● THE TASK: In the listing below, locate the line with "[00:00:08.25]" and the line with "[00:00:09.25]", then output both and everything between them exactly, minus any pictures.

● RECORDS TO PROCESS:
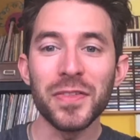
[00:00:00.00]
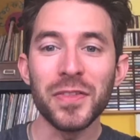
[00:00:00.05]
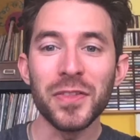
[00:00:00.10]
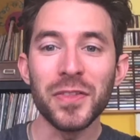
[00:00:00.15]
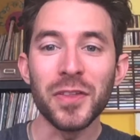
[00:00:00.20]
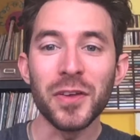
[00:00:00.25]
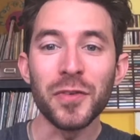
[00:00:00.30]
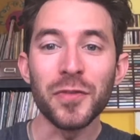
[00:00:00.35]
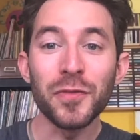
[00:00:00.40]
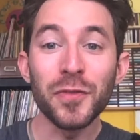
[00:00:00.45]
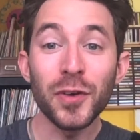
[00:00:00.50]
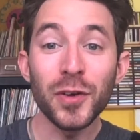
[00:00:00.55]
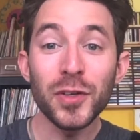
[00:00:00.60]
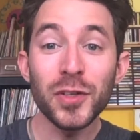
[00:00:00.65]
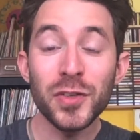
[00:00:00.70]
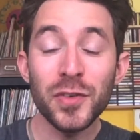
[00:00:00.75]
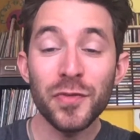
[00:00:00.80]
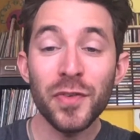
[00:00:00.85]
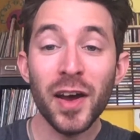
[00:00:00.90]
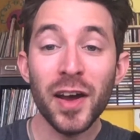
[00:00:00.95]
The first
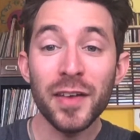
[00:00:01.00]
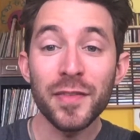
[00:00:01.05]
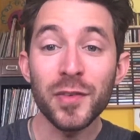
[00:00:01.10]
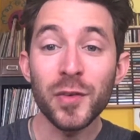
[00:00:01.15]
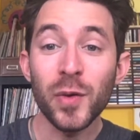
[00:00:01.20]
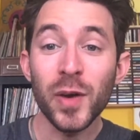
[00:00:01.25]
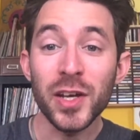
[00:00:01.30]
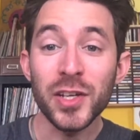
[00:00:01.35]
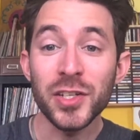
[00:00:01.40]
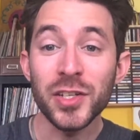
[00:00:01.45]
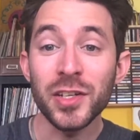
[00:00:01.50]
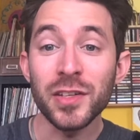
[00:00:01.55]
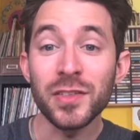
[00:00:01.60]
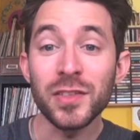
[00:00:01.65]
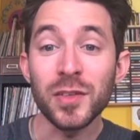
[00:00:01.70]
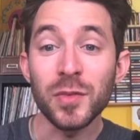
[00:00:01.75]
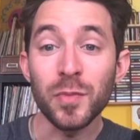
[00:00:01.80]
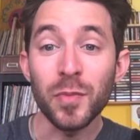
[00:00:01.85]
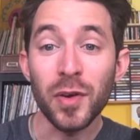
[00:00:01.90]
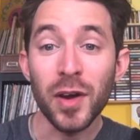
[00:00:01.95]
5 questions
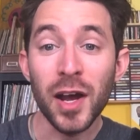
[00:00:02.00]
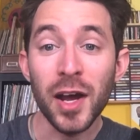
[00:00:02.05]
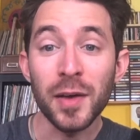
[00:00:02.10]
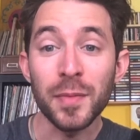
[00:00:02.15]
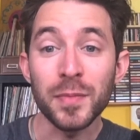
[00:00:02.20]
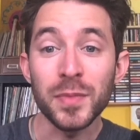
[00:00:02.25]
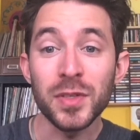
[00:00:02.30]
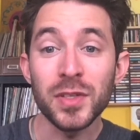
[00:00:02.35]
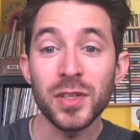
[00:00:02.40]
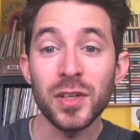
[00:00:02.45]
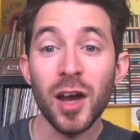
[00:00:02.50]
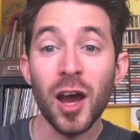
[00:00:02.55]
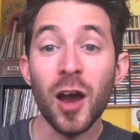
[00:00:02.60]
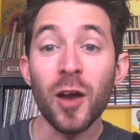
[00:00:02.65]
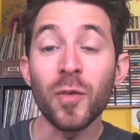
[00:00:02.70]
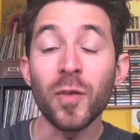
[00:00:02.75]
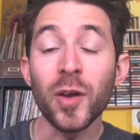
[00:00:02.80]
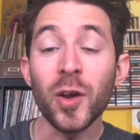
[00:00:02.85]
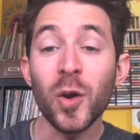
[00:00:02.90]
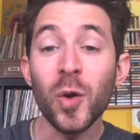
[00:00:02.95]
and prompts are
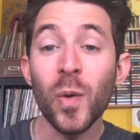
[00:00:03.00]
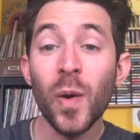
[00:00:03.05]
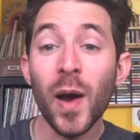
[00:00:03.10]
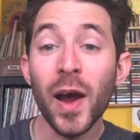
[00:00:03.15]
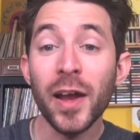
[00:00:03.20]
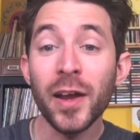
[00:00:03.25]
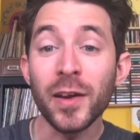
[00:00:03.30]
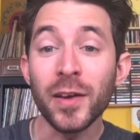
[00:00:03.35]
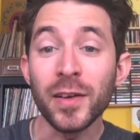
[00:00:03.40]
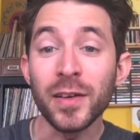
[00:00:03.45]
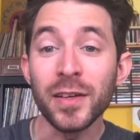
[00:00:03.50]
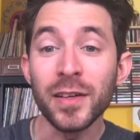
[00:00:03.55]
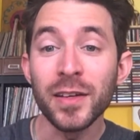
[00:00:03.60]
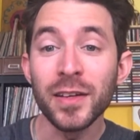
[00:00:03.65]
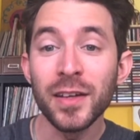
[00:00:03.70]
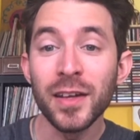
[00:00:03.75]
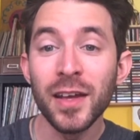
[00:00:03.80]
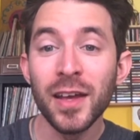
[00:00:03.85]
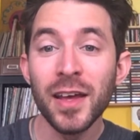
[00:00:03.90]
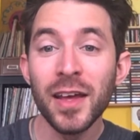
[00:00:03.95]
required.
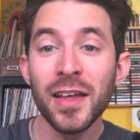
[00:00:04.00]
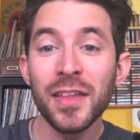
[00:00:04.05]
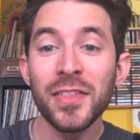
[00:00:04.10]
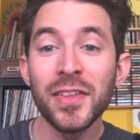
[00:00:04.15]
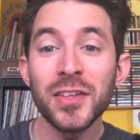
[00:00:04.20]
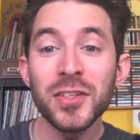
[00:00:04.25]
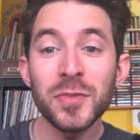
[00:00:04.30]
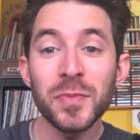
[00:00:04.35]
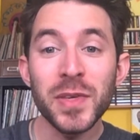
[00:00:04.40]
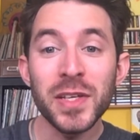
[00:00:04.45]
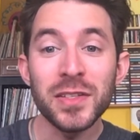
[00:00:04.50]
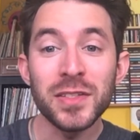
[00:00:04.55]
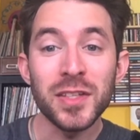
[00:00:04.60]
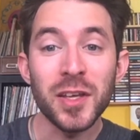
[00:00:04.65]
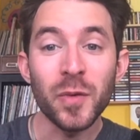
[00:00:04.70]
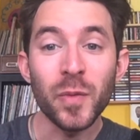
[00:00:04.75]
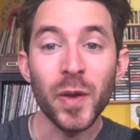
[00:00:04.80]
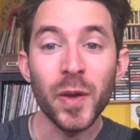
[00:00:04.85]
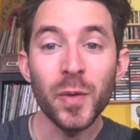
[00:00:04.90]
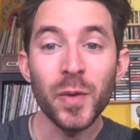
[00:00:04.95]
This means that
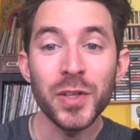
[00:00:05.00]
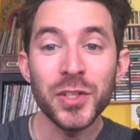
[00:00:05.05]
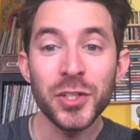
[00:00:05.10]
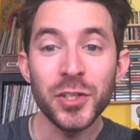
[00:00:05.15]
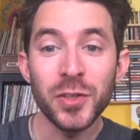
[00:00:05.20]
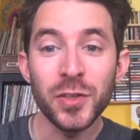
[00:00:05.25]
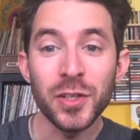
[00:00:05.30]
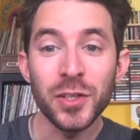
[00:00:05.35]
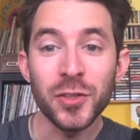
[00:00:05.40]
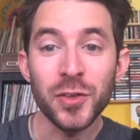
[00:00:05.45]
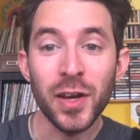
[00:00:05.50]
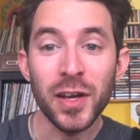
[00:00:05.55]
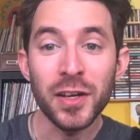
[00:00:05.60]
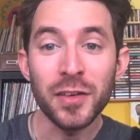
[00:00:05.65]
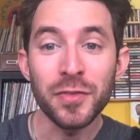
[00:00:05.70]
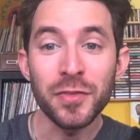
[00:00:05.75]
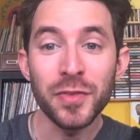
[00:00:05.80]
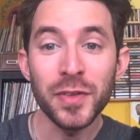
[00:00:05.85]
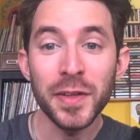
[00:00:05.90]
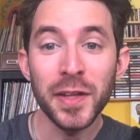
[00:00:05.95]
we want you to try
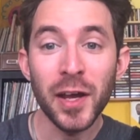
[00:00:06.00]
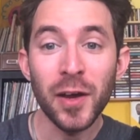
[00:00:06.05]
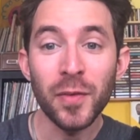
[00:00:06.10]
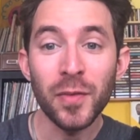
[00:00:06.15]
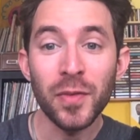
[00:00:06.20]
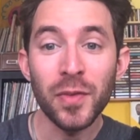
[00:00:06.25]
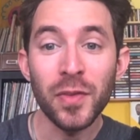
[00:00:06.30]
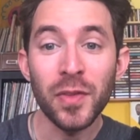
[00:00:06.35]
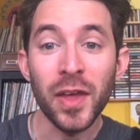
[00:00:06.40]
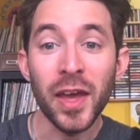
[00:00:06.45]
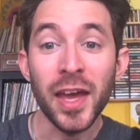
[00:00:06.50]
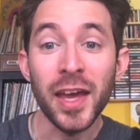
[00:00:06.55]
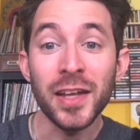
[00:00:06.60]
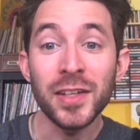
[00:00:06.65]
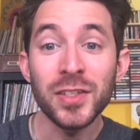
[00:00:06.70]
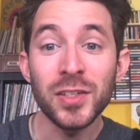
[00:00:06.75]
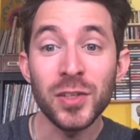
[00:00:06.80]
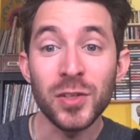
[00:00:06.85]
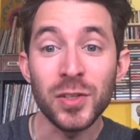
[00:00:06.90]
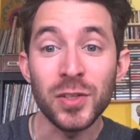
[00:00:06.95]
to fill out the
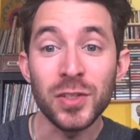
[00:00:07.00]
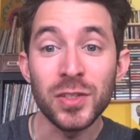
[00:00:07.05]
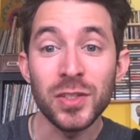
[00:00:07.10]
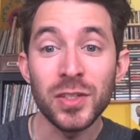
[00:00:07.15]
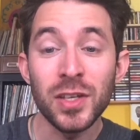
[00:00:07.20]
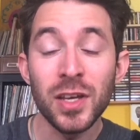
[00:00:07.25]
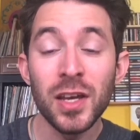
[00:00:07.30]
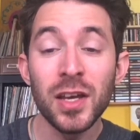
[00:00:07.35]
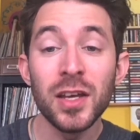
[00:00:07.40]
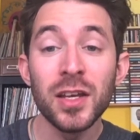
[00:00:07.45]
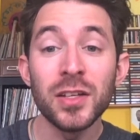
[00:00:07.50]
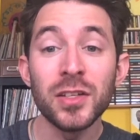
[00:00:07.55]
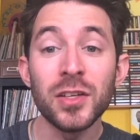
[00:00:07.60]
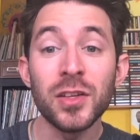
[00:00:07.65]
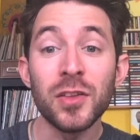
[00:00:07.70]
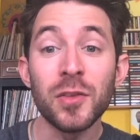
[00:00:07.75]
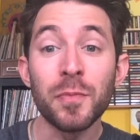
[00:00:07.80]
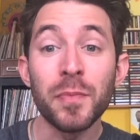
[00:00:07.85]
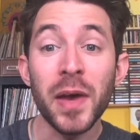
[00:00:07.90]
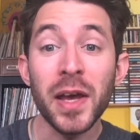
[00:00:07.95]
answers to the
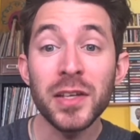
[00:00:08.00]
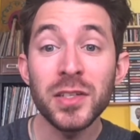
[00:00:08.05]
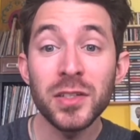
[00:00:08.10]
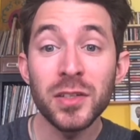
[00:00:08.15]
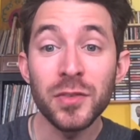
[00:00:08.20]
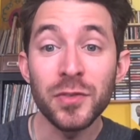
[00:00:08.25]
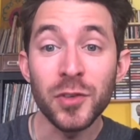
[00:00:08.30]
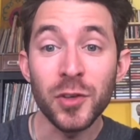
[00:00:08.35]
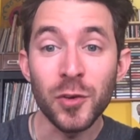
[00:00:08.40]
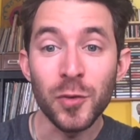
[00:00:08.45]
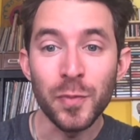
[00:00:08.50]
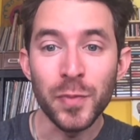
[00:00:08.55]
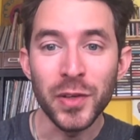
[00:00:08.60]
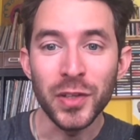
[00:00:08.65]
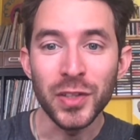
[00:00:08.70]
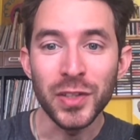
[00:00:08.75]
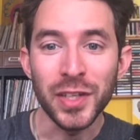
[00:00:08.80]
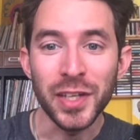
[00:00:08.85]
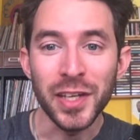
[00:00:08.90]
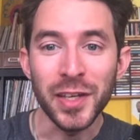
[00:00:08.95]
best of your
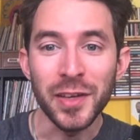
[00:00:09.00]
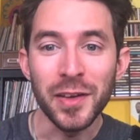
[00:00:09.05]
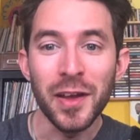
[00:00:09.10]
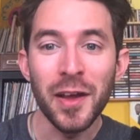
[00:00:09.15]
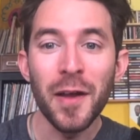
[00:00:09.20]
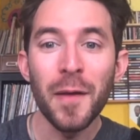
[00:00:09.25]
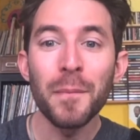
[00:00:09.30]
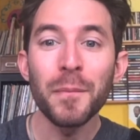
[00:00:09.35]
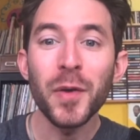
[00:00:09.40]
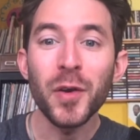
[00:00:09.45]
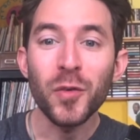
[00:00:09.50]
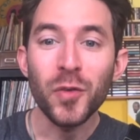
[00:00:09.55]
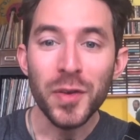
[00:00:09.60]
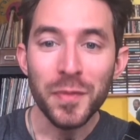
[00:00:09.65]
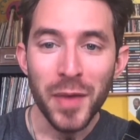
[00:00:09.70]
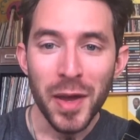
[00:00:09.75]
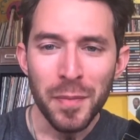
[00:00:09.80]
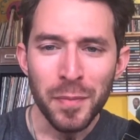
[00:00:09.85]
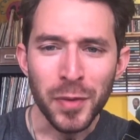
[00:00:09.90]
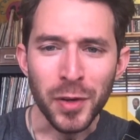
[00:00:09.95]
ability. But
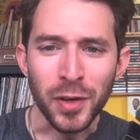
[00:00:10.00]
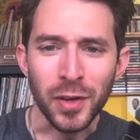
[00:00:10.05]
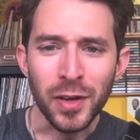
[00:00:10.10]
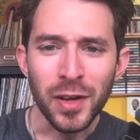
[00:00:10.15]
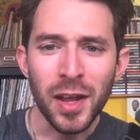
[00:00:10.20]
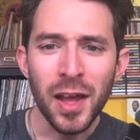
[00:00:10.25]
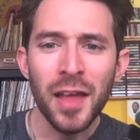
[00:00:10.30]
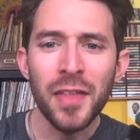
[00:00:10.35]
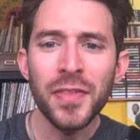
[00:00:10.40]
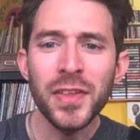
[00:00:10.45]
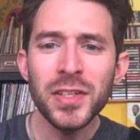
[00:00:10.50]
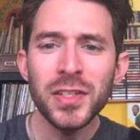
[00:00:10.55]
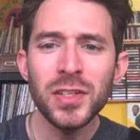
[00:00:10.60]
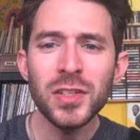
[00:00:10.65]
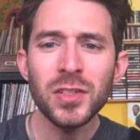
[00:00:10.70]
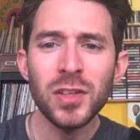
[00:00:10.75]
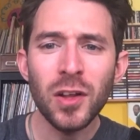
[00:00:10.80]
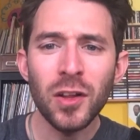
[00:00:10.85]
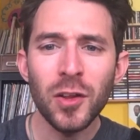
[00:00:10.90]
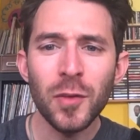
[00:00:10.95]
remember, this is
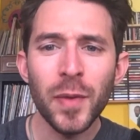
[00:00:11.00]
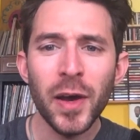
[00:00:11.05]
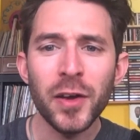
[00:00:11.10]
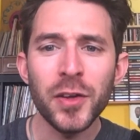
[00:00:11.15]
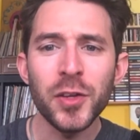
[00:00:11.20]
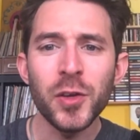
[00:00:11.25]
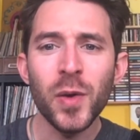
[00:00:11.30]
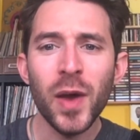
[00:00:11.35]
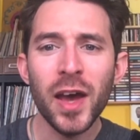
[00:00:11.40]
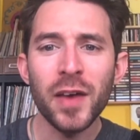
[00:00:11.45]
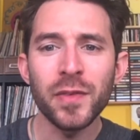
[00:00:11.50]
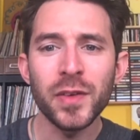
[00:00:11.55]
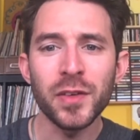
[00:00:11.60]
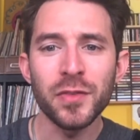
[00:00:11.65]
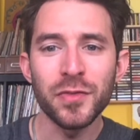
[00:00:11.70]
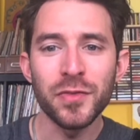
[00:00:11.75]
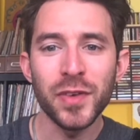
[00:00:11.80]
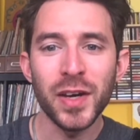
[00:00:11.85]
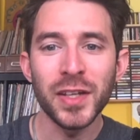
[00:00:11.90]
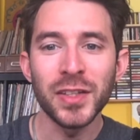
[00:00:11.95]
all about you having
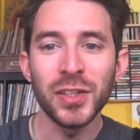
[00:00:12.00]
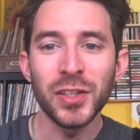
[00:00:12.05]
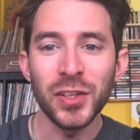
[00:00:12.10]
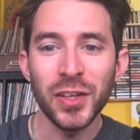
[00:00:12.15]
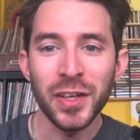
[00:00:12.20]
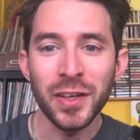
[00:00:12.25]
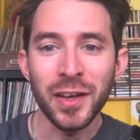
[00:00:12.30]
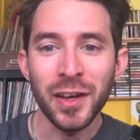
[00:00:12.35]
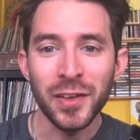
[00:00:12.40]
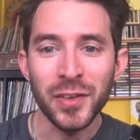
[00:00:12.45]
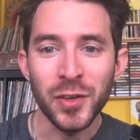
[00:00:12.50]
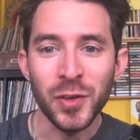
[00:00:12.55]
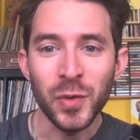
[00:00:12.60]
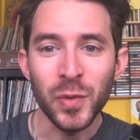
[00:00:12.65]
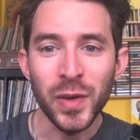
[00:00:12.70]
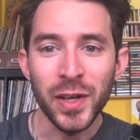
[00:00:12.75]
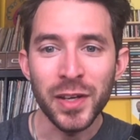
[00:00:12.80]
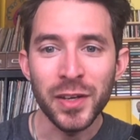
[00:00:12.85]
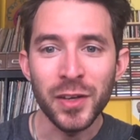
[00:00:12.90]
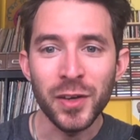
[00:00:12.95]
fun looking out your
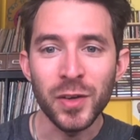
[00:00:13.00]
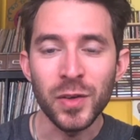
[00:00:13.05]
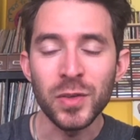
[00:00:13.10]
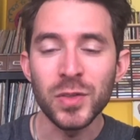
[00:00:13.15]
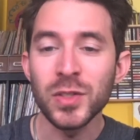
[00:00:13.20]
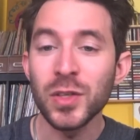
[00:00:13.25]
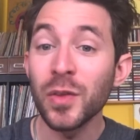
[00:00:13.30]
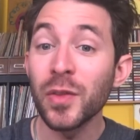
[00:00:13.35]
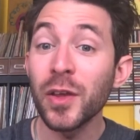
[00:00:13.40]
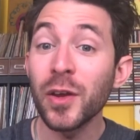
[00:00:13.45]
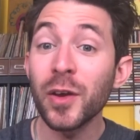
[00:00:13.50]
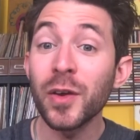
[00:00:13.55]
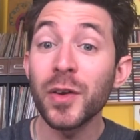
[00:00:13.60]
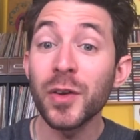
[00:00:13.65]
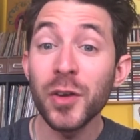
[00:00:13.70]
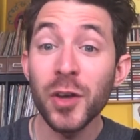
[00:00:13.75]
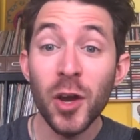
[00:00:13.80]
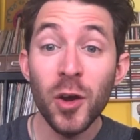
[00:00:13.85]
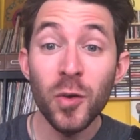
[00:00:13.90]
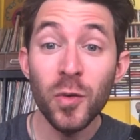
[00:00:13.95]
window, so there are
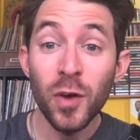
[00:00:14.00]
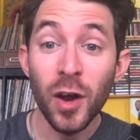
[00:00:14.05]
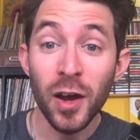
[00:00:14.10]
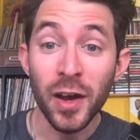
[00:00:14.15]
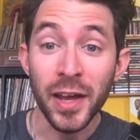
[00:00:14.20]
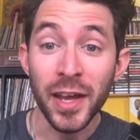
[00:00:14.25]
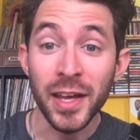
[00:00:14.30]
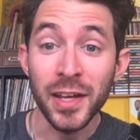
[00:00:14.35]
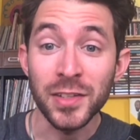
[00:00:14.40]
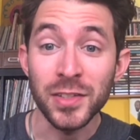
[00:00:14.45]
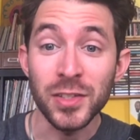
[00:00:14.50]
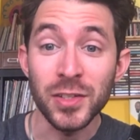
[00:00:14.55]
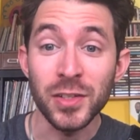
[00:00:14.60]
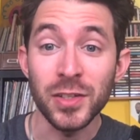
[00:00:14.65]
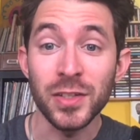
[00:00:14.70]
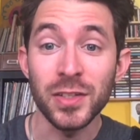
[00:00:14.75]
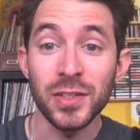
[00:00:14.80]
no wrong answers.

● EXERCISE ANSWER:
[00:00:08.25]
[00:00:08.30]
[00:00:08.35]
[00:00:08.40]
[00:00:08.45]
[00:00:08.50]
[00:00:08.55]
[00:00:08.60]
[00:00:08.65]
[00:00:08.70]
[00:00:08.75]
[00:00:08.80]
[00:00:08.85]
[00:00:08.90]
[00:00:08.95]
best of your
[00:00:09.00]
[00:00:09.05]
[00:00:09.10]
[00:00:09.15]
[00:00:09.20]
[00:00:09.25]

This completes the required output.